The marina at Marina di Pisa was full of swanky looking yachts, but the town itself looks somewhat god-forsaken. There are exceptions of course, but quite a lot of Italy's seaside is a bit naff. 


Still, the view across the broad river mouth towards the Tuscan hills was spectacular, illuminated by a numinous thundery light.

Without the assistance of Google Map's perky P A. it might well have proven tricky to find the Grimaldi terminal, the road network around the port area is very confusing and at 7.30am an un-nerving mix of speeding containers trucks and locals late for work. 

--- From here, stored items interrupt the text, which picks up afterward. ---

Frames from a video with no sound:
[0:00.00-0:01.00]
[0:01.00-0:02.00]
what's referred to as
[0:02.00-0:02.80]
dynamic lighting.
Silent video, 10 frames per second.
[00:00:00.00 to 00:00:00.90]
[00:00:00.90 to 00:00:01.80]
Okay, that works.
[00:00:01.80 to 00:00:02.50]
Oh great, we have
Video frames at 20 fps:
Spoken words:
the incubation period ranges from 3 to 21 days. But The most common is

We arrived to find the usual  scrum at the dock entrance. It looks like complete chaos, but sequestered within the melee there is a system, albeit an arcane Italian one. By some hidden osmotic process vehicles are mysteriously absorbed aboard. Maybe it would take the local priest to explain how it's done, to a godless Northerner it seemed miraculous.

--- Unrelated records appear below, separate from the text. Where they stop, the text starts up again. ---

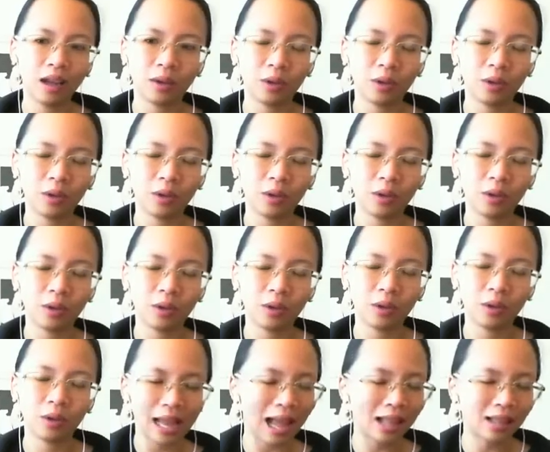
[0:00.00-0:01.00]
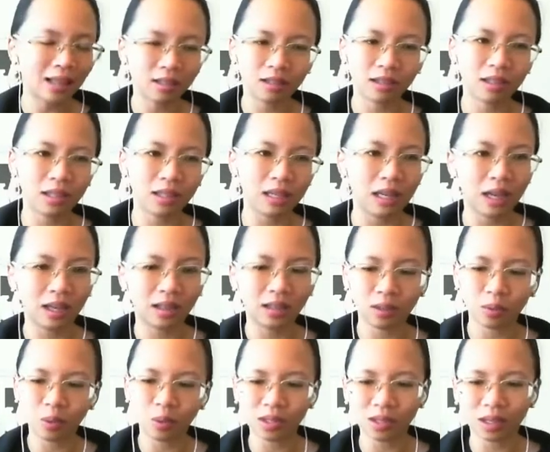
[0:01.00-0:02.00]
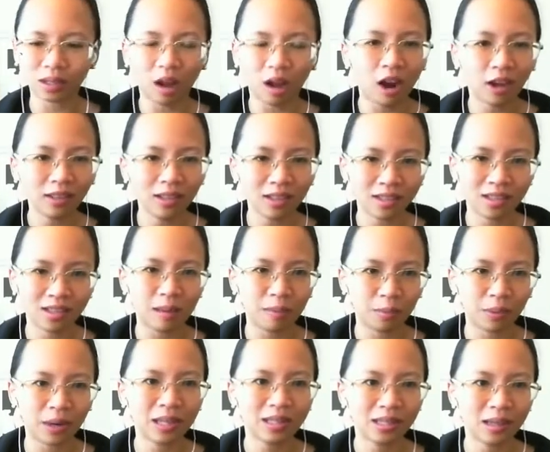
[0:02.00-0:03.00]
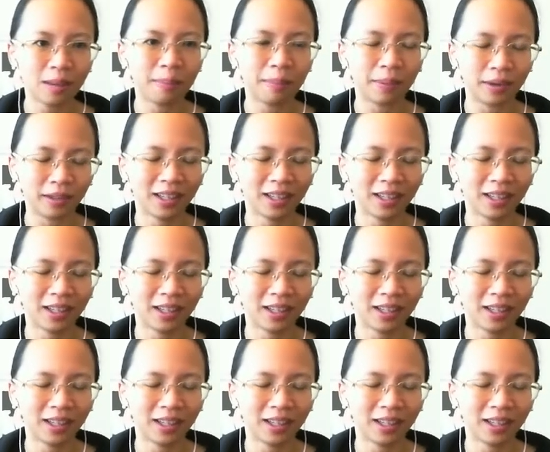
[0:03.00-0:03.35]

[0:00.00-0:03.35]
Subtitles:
We take the answer key, and it was an honesty principle.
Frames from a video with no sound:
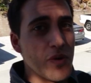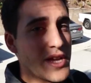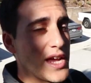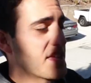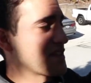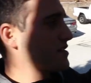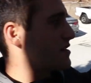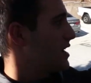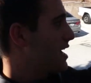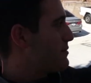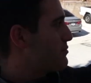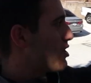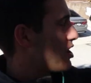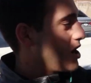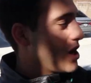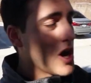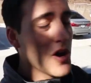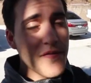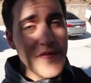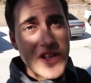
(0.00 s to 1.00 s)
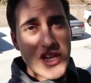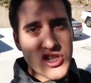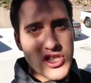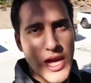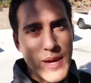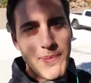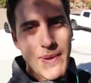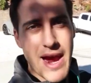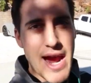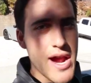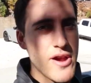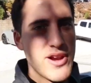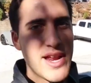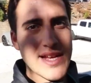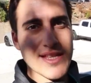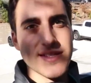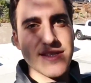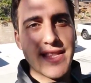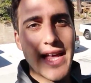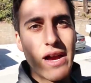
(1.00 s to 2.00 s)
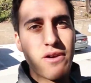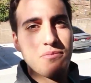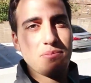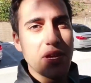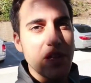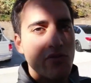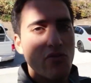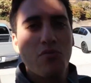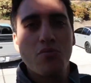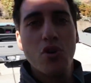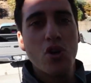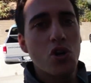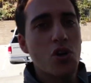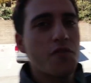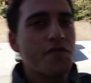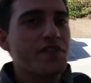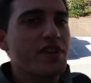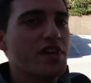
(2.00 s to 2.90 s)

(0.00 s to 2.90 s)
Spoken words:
We got the clay bar all finished up. Iron X is now being removed.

Italian ferries never leave or arrive on time, timetables are approximate. Livorno was wreathed in morning mist as we departed - only 20 minutes late. By the time we'd found the café and breakfasted the sun had broken through and by midday we were sailing across a glassy sea in the crystalline light of a classic 'blue Med day'.

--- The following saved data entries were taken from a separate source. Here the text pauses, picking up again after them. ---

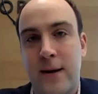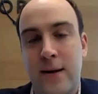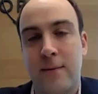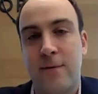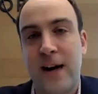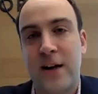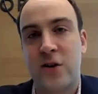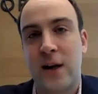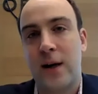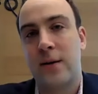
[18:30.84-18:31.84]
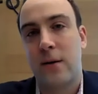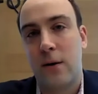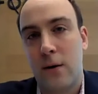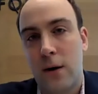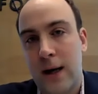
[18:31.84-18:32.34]
disenfranchise
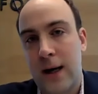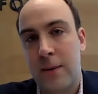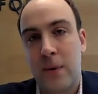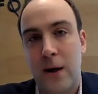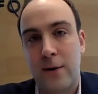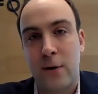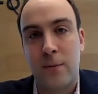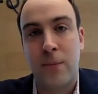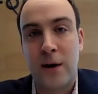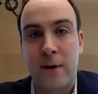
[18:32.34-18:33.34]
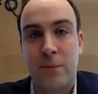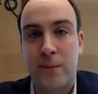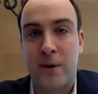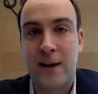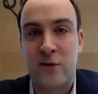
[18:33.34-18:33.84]
a certain part of the
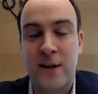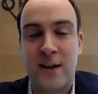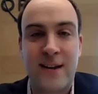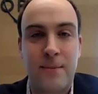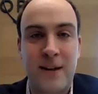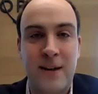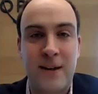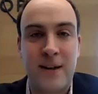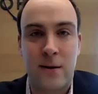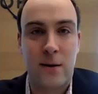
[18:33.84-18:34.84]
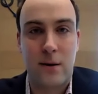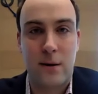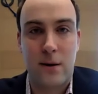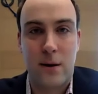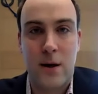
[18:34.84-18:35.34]
population that simply
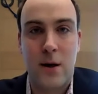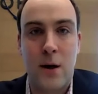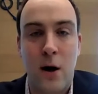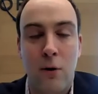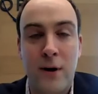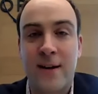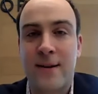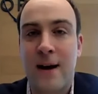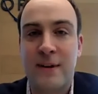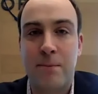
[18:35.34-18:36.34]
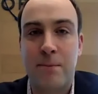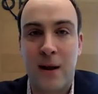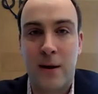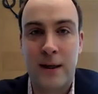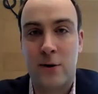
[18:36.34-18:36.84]
doesn't know or doesn't have the
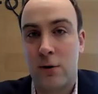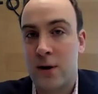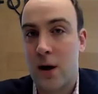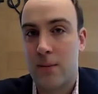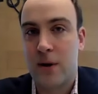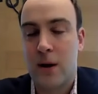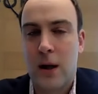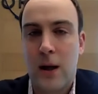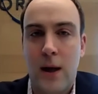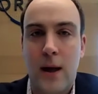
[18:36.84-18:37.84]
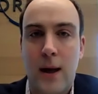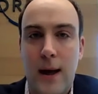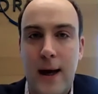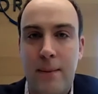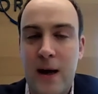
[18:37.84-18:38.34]
ability to adopt.
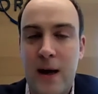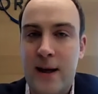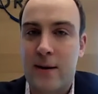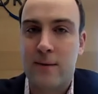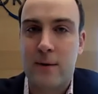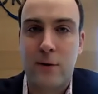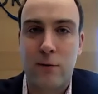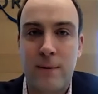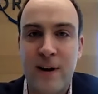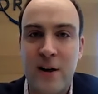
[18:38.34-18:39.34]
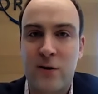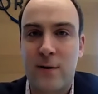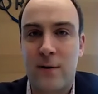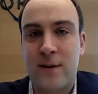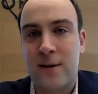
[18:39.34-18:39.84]
And that's true in financial
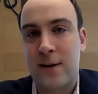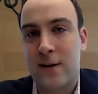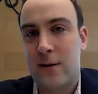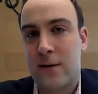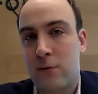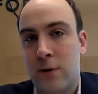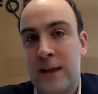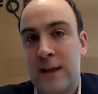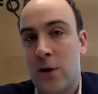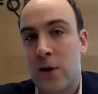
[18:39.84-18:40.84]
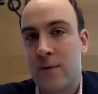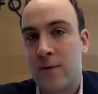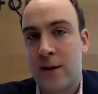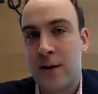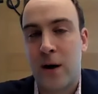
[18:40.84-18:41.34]
services, it's true in the adoption
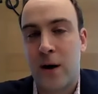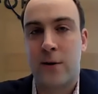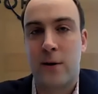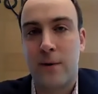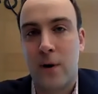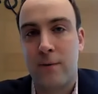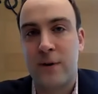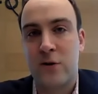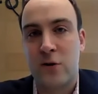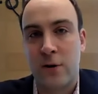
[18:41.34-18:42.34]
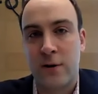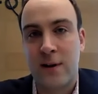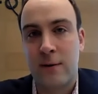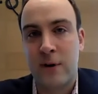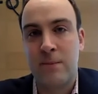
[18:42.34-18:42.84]
of other parts of digital
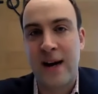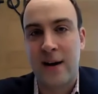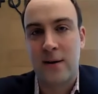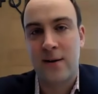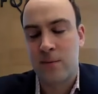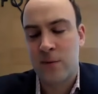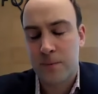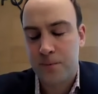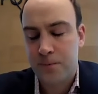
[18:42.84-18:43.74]
delivery mechanisms.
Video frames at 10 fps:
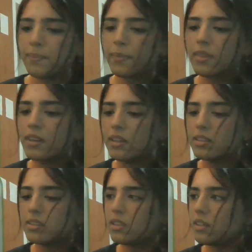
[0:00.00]
This
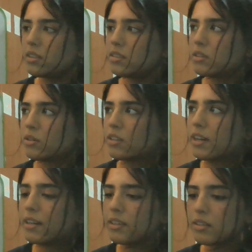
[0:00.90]
is
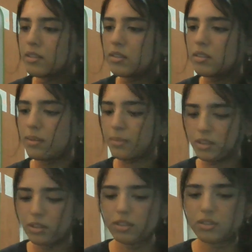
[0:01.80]
inorganic. Let me
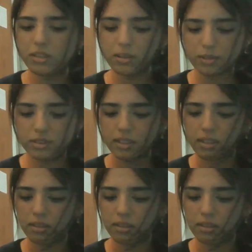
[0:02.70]
circle it 1 second.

We should not have worried about opting for a Grimaldi crossing at a bargain basement price. There was nothing whatsoever grim and mouldy about this Grimaldi ferry, it was modern, stylish, with a choice of comfortable lounge areas. The self service cafeteria offered classic pasta dishes cooked in small batches to ensure freshness. 

The Italian staff were friendly and welcoming. Even the deckhands charged with speedily loading and unloading scores of nervous motorhomers who usually adopt a surly demeanour, barking orders in high octane Italian at the hapless drivers just doing their best, today seemed unusually amiable.

The voyage from Livorno to Olbia traverses the entire length of theTuscan archipelago, passing in turn Elba, Capraia then Montecristo. All the while the jagged cliffs and cloud wreathed mountains of Corsica slide by on the starboard side. 

It takes almost four hours to sail the length of Corsica, from Cap Corse in the north to the sheer cliffs by Bonifacio near the island's southeastern tip until Gallura Sardinia's most northerly region, appears in the misty distance.

Hereabouts is my happy place. In 1998 we spent a whole month camping with the kids in a big Cabanon frame tent, mainly in Corsica, but briefly for few days in northern Sardinia,  Matthew our eldest was almost 12, Sarah, a very sassy ten years old, and Laura who had just turned three, - the perfect age to grub around in the bushes and fearlessly paddle about in the sea.  Corsica and Sardinia's wild, scrubby landscape, white sand beaches and rocky coves captured my imagination. I fell in love with the Mediterranean.

Every so often we wandered about on deck , time slowed. I watched the wake spread out behind us like a vanishing point in reverse. It struck me just how much I have written over the years reflects our Mediterranean travels. I have internalised the place, it has become an abiding preoccupation. Intrigued by this I spent the rest of the journey collecting together these bits and pieces , written occasionally over almost quarter of a century.

I realise my predeliction is fanciful, but I also know that in an hour or two, when I drive gingerly down the ramp and the crockery and cutlery go clank in the back and the suspension bounces slightly when we bump onto the quayside I will be struck by a pang of recognition though it's absurd that you can have a sense of homecoming in a place you've never visited before.

Olbia is a small Mediterranean port, we've arrived at quite a few in our time. In every single one I have had a sense of it being familiar, a nagging deja vue -mysteriously I feel at home. Maybe its akin to Derrida's notion of hauntology, that as well as having a nostalgic longing for an idealised past, we can be haunted by a future that never quite materialised, or in my case be appropriated by a culture that I am unconnected to, akin to false memory, assailed by an imagined belonging.